An ANN is a **computational model inspired by the human brain**.

* It consists of **neurons (nodes)** arranged in layers.
* These neurons are **connected by weights**, which adjust during learning.
* ANNs are designed to **learn complex relationships** from data, both linear and nonlinear.

**Analogy:**

* Input features → sensory neurons in brain.
* Hidden layers → processing neurons in brain that extract patterns.
* Output → brain’s decision or response.

---

### Intuition 

The **core idea**:

* A neural network **combines inputs in weighted ways** to compute an output.
* The network **learns the best weights** to approximate a target function.
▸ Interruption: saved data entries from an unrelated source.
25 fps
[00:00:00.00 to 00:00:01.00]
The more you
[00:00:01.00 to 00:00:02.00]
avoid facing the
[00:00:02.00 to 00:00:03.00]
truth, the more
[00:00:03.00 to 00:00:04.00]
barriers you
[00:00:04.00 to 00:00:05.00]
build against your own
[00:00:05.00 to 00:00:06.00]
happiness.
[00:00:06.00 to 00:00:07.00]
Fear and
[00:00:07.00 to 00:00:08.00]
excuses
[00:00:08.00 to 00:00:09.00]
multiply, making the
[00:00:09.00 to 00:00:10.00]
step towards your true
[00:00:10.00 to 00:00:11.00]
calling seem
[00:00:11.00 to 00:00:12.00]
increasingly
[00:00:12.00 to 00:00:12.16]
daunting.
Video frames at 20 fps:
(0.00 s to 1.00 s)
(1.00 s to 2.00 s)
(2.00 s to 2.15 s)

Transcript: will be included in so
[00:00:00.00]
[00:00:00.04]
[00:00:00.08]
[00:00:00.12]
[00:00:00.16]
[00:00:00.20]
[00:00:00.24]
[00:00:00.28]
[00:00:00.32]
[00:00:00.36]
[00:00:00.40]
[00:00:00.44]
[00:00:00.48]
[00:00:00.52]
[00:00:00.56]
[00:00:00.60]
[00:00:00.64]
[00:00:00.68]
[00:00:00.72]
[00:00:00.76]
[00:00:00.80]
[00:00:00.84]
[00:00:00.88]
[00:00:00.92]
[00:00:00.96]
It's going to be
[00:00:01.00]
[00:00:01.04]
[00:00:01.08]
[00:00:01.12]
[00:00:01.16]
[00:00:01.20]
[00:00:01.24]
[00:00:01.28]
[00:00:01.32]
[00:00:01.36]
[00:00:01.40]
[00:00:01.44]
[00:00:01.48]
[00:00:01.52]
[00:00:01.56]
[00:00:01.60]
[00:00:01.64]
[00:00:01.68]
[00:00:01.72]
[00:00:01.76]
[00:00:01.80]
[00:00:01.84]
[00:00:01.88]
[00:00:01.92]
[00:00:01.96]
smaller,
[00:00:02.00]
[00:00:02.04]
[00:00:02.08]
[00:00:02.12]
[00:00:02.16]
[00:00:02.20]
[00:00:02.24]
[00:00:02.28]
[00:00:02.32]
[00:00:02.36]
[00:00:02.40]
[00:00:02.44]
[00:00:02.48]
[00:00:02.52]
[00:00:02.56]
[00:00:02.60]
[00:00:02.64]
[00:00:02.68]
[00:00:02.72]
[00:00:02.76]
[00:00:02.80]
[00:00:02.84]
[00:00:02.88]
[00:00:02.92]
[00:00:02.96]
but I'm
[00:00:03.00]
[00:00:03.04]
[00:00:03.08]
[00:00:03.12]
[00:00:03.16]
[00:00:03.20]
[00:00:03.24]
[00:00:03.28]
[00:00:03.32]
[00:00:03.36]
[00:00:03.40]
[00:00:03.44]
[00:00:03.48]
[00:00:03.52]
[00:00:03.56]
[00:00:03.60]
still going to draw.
**Example:** Predicting house prices.

* Inputs: size, location, age.
* Neurons combine these inputs in different ways (weighted sum + bias).
* Activation function transforms them → captures nonlinear patterns (e.g., big house in a bad neighborhood might cost less).
* Output: predicted price.

**Key intuition points:**

1. Each neuron is a **function approximator**.
2. Multiple neurons → can model **complex functions**.
3. Layers allow **hierarchical feature extraction**:

   * Early layers → basic features (edges in images).
   * Deeper layers → complex features (objects in images).

---

### Components of an ANN

#### Neurons

* Input: (x_1, x_2, \dots, x_n)
* Weights: (w_1, w_2, \dots, w_n)
* Bias: (b)
* Output: (y = f(\sum w_i x_i + b))

**Intuition:**

* Weights = importance of each input.
* Bias = shifts the decision boundary.
* Activation function = introduces **non-linearity**.

---

#### **Layers**

* **Input layer**: raw features.
* **Hidden layers**: learn **intermediate patterns**.
* **Output layer**: final prediction.

**Intuition:**

* Without hidden layers → linear models.
* Hidden layers → network can model **nonlinear relationships**.

---

### **Activation Functions**

* Transform neuron output.
* **Why needed?** Without them, multiple layers collapse into a single linear layer.

Common functions:

1. **Sigmoid** → maps output to (0,1), used in probabilities.
2. **Tanh** → maps output to (-1,1), zero-centered.
3. **ReLU** → outputs max(0, x), solves vanishing gradient problem.
4. **Softmax** → converts outputs into probabilities for multi-class classification.

**Intuition:**

* Activation decides **which neurons “fire”**.
* Like brain neurons: only active neurons contribute.

---

### **Forward Propagation**

* **Goal:** compute output from inputs.
* Each neuron → weighted sum → activation → next layer.

**Intuition:**

* Signals flow like **electrical signals in brain**.
* Each layer extracts increasingly complex features.

---

### **Loss Function**

* Measures **error between predicted and true output**.
* Examples:

  * Regression → MSE
  * Classification → Cross-Entropy

**Intuition:**

* Loss tells the network **how wrong it is**.
* Guides learning through gradients.

---

### **Backpropagation**

* Computes **gradients of loss w.r.t weights** using chain rule.
* Updates weights to **reduce loss** (learning).

**Intuition:**

* Like adjusting knobs to minimize error.
* Deeper layers receive **gradient feedback** to improve pattern detection.

---

### **Optimizers**

* Algorithms to adjust weights efficiently.
* Examples: SGD, Momentum, RMSProp, Adam.

**Intuition:**

* Optimizer = **strategy to climb down the error hill** toward minimum.
* Adam → combines momentum (smoother path) + adaptive learning rate.

---

### **Regularization**

* Prevents overfitting.
* Techniques: dropout, L1/L2 penalties, early stopping.

**Intuition:**

* Forces network to **generalize**, not memorize training data.
* Dropout = randomly deactivate neurons → network learns **robust features**.

---

###  Why ANNs are powerful

* Can approximate **any function** (Universal Approximation Theorem).
* Handle **high-dimensional data** (images, text, speech).
* Learn **hierarchical features** automatically.

**Intuition:**

* Instead of manually engineering features, ANN **learns features by itself**.

---

### Training Process Summary

1. Initialize weights & biases.
2. Forward pass → compute outputs.
3. Compute loss.
4. Backpropagation → compute gradients.
5. Update weights via optimizer.
6. Repeat for multiple epochs until convergence.

---

**6. Key Problems in ANN**

* **Vanishing gradients** → small gradients → slow learning (sigmoid/tanh).
* **Exploding gradients** → large gradients → unstable learning.
* **Overfitting** → network memorizes training data → poor generalization.

**Intuition:**

* Proper weight initialization, activation choice, and regularization solve these.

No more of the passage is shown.